The anger often stems from the common belief that God is responsible for all the bad experiences, according to the research.

But anger isn't an indication that someone is turning his or her back on God, said study researcher and Case Western Reserve University psychologist Julie Exline.

"People can be angry at God while still feeling love or respect toward God. In other words, the feelings are not mutually exclusive," Exline told LiveScience.

In order to examine the association between religion and anger, Exline and her colleagues analysed five earlier studies which were aimed at studying people's relationships with God in times of crisis.

Two studies asked undergraduate students to reflect on negative experiences in their lives and how those experiences made them feel about God. Another was a 1988 national survey that asked people if they had ever been angry at God.

The final two studies asked similar questions of both people who had recently lost a loved one and people with cancer. The participants spanned many religious traditions, but Christians predominated in all groups.

While the 1988 survey showed that 62 per cent of people were sometimes angry at God, women and people who were more highly educated and younger individuals all showed a slightly greater tendency toward God-directed anger.

White people were more likely than black people to report such religious anger, and Jews and Catholics were slightly more angry than Protestants.
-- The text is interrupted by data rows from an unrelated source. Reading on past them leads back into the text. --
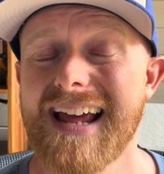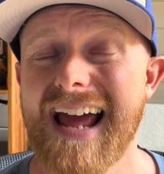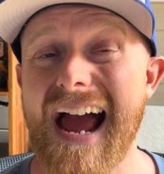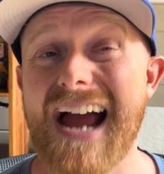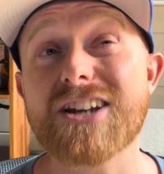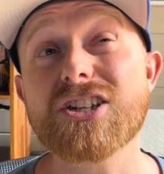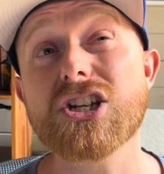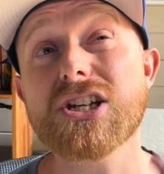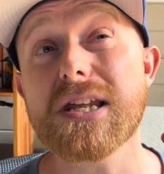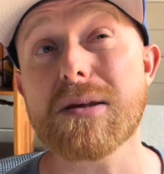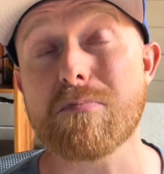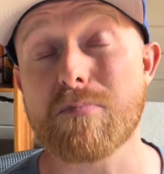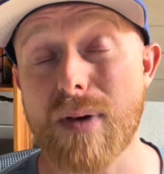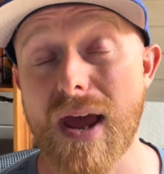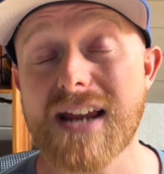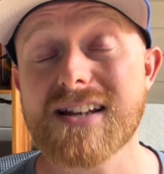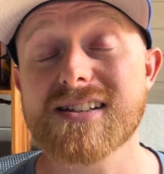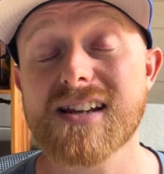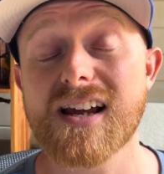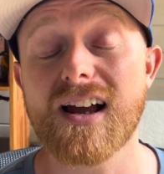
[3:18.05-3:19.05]
Actually
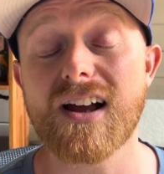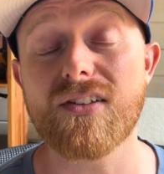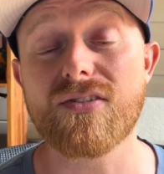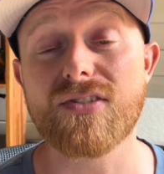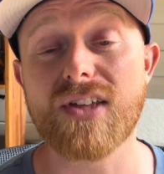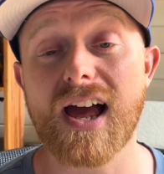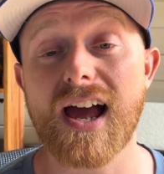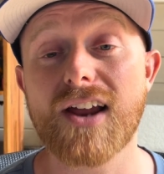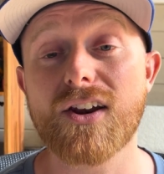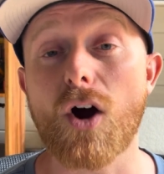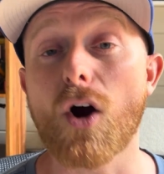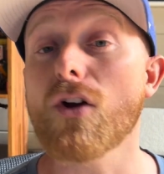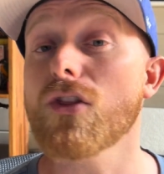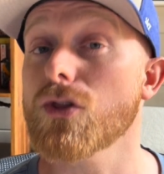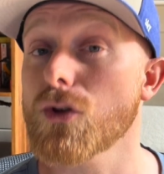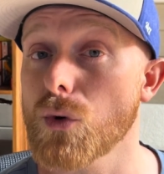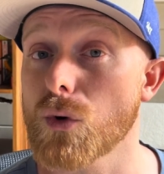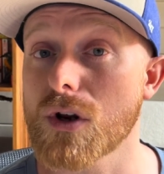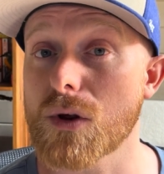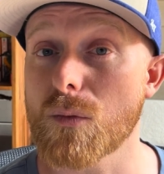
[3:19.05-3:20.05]
better than I
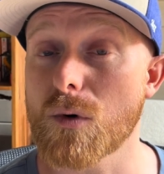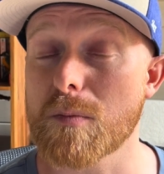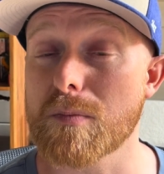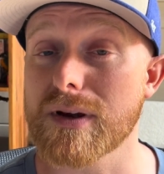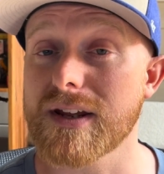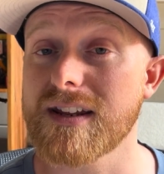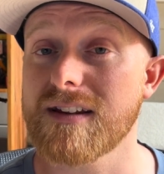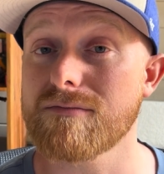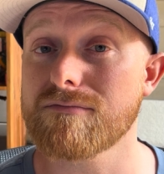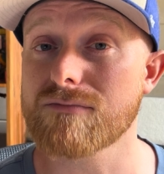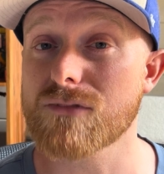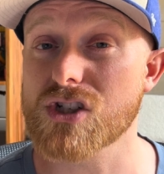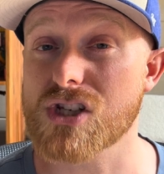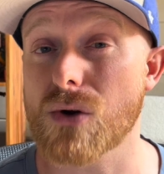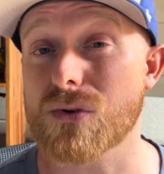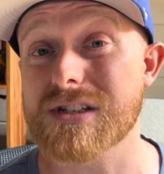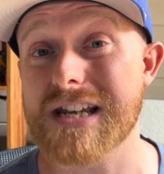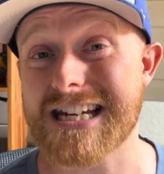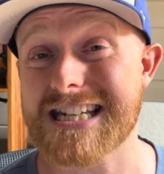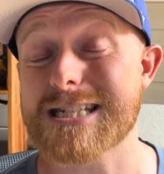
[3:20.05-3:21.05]
thought it would be because I
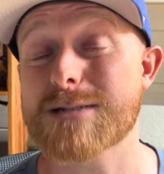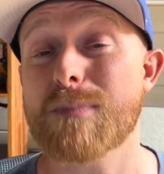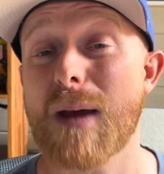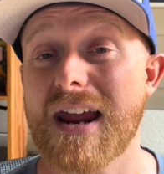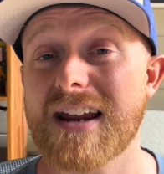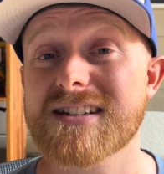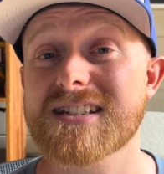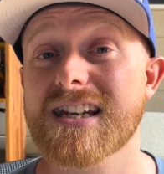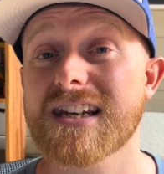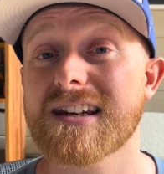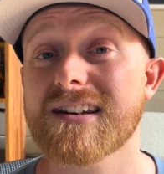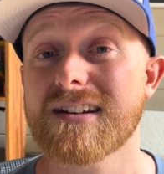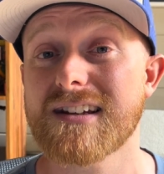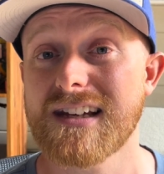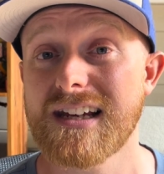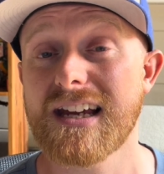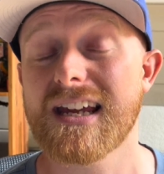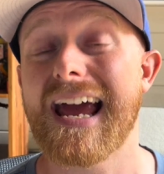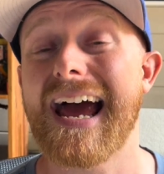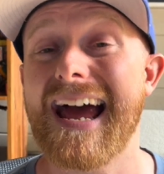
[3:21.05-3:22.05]
was expecting
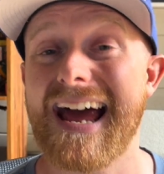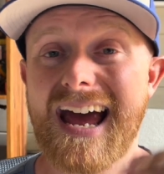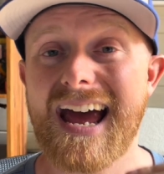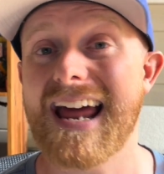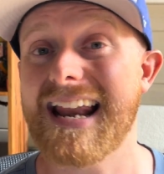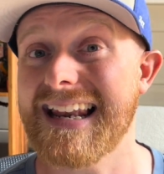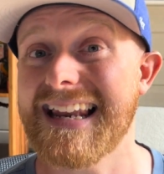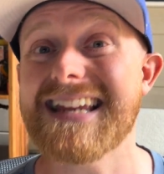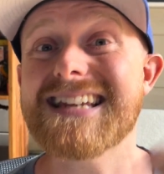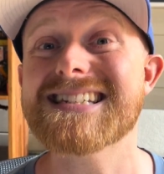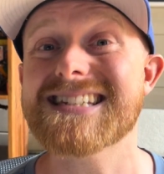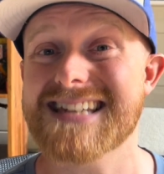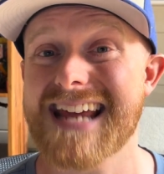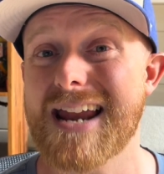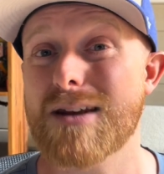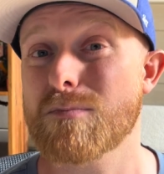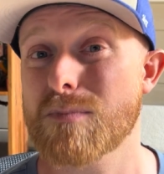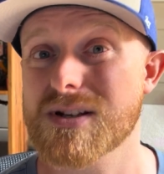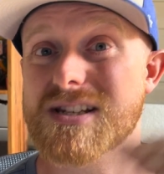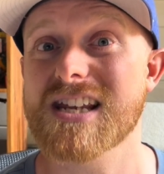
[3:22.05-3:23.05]
at least
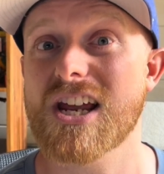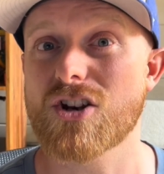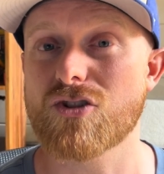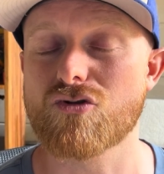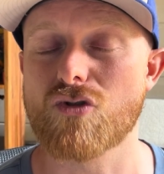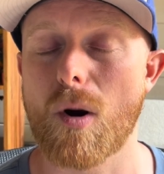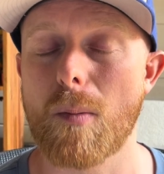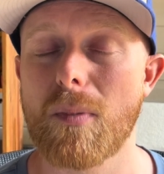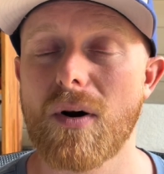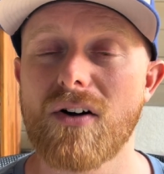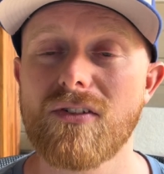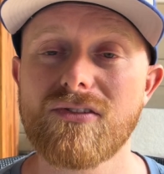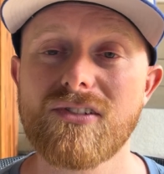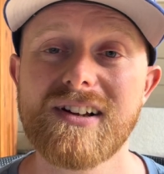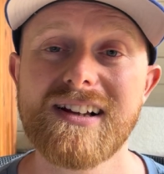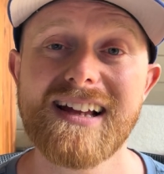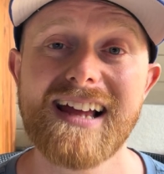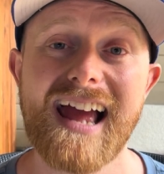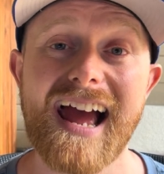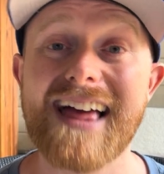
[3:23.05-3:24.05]
10% drop off
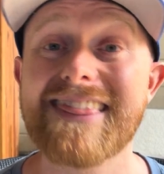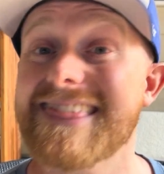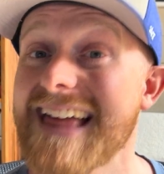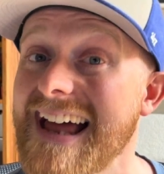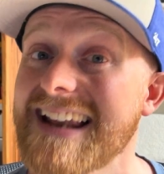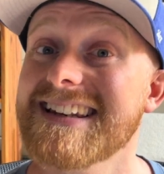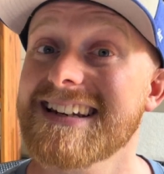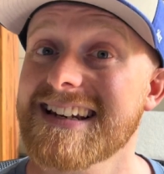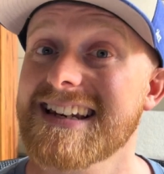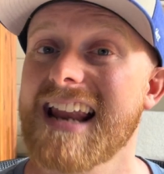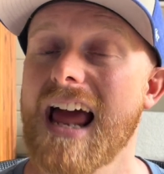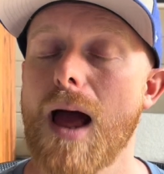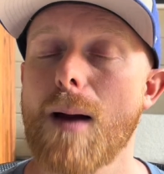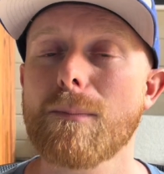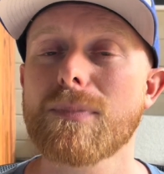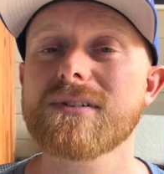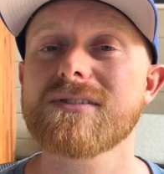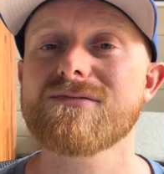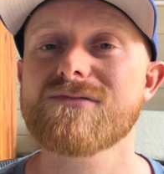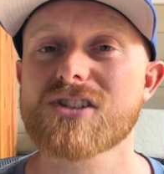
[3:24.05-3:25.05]
and that didn't happen.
Among college students, 87 per cent of believers reported feeling negative emotions about God after a personal setback or loss. Forty per cent of grieving people reported anger at God. In both groups, however, positive feelings about God outweighed negative emotions.

Even those who didn't believe in God were sometimes angry at the deity, said the researchers. College students and bereaved people who were atheist or agnostic reported more anger at God than religious people in the same demographics, found the study published in the Journal of Personality and Social Psychology.